北海道の大手エンタメ企業、スガイディノスが民事再生手続開始を公表
2022/06/10 事業再生・倒産, 破産法

はじめに
スガイディノスは2022年5月30日、民事再生手続開始の申立てをしたことを文書で公表しました。スガイディノスは北海道内で映画館やゲームセンターを運営する会社でしたが、負債総額は約23億円となり、今回札幌地方裁判所に民事再生法の適用を申請することになりました。今回は、スガイディノスの事業や民事再生法を申請するに至った背景などを詳しく解説していきます。
スガイディノスの事業概要
スガイディノスは歌舞伎やサーカス、ジャズライブ、オペラなどの公演を行う「札幌劇場」をルーツとして事業をはじめています。当初は札幌をはじめとした道内外の各所にボウリングセンターをつくりましたが、その後方針転換し、ビリヤードやカラオケが楽しめるエンターテインメント施設の運営を進めてきました。
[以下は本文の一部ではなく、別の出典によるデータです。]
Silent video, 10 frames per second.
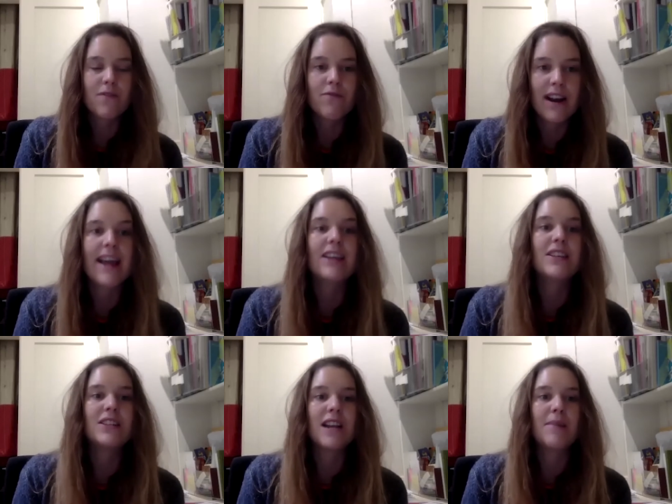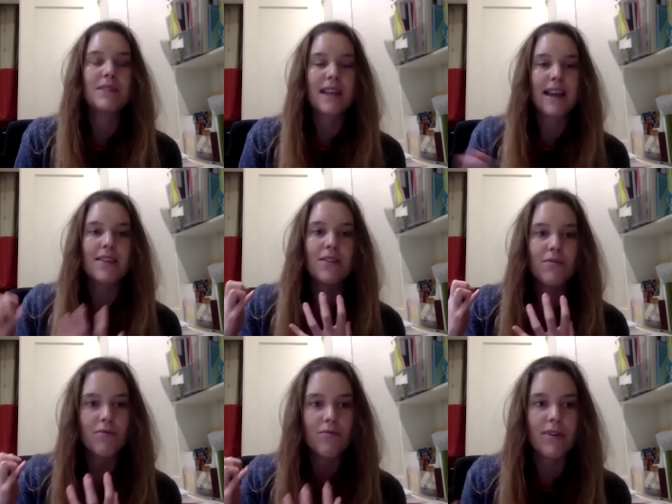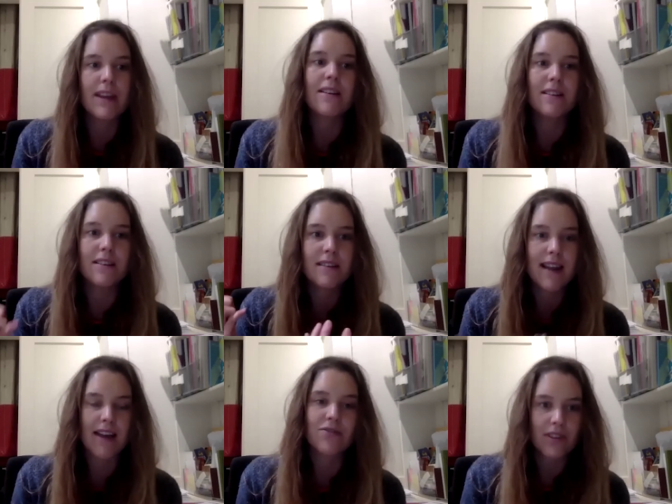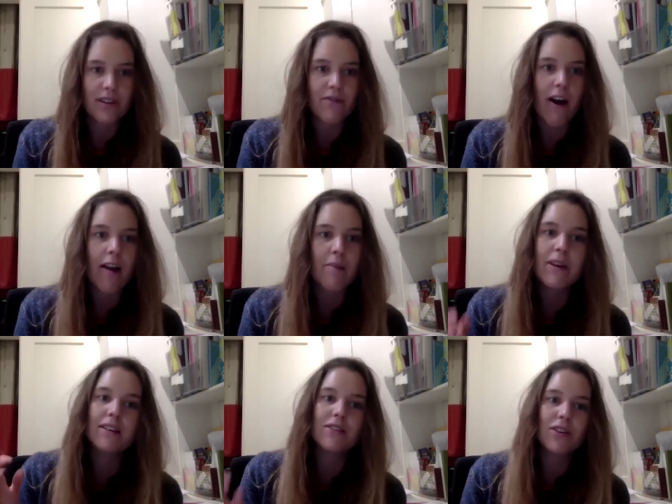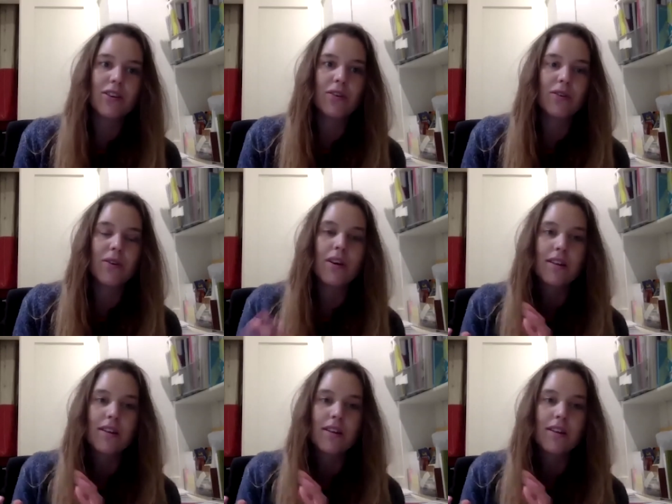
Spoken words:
relationships in the real natural environment to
1995年には上場し、バブル崩壊の影響を受けてゲオと提携し、2005年には完全子会社となりました。リーマンショックが生じた2008年には、ゲオからフィットネス事業、インターネットカフェ事業を譲り受けて同社の中核事業となりました。2014年には健康コーポレーション(現ライザップ)グループに加入して「SDエンターテイメント」に社名を変更しましたが、別事業との親和性がないとされ、子会社との切り離しも行われています。その後、北海道の地場ファンドである北海道SOキャピタルが全株を引き受けるかたちで、2018年末に「スガイディノス」がスタートします。
スガイディノスの事業が苦戦した理由
スガイディノスは2019年6月にはスガイディノス札幌中央店を閉店させるなど、その収益性が不安視される事業モデルとなっていました。その後も2020年からのコロナ流行により、ゲームセンター、シネマ、ボウリングといったサービスから顧客が離れ、苦戦を強いられる状況が続いていました。これにより、コロナ前の2019年11月期の決算では約35億円の売上でしたが、2021年11月期は約25億円の売り上げに減少。最終的に民事再生手続き開始までに負債額は約23億円に膨れ上がっており、りそな銀行や商工中金、日本政策金融公庫などから借入れているということです。なお、コロナの影響を受けた企業の負債額では、同社が道内最大となりました。
民事再生手続きとは
法人における民事再生とは、倒産のリスクが高まっている企業の再生を行うため、民事再生法に基づき債務者が裁判所に申立て、債務の一部免除や分割弁済をしつつ、企業の再建を進めていく手続きのことです。民事再生には一定数の債権者の同意が必要であり、申立てをしたところで必ずしも手続きが認められるわけではありません。民事再生の特徴として、「会社更生」と異なり、経営者や役員が退任することなく、経営権を保持したまま会社の再生を進めることができます。また、原則、株主の権利も維持されます。民事再生は手続開始の申立ての後、保全処分という裁判所により行なわれる暫定的処分の発令が行われ、監督委員の選任を経て再生手続開始が通達されます。
■民事再生のメリット・デメリット
【メリット】
(1)債権者の同意次第で、債務の大幅圧縮が可能で、その分、会社再建が容易になる
(2)裁判所が弁済禁止を命令できるため、手形の不渡りや取立を防止できる
(3)原則、現経営陣の退陣は求められない
【デメリット】
(1)取引先・仕入れ先等からの信用の低下
(2)費用を要する(裁判所への予納金・弁護士費用etc.)
コメント
スガイディノスはスポンサー企業との交渉を進行途中であり、同社が運営する各施設の営業は継続されるということです。また、同社の従業員は100人程度おり、雇用も維持されるとのことです。スガイディノスは文書で「事業の再生に向け、全力で取り組んで参ります」とコメントしており、今後の事業の再生に期待がかけられています。民事再生は経営権などの変更はないものの、社会的な信用を失うおそれもあるだけに、経営陣の今後の経営改革の手腕が試されています。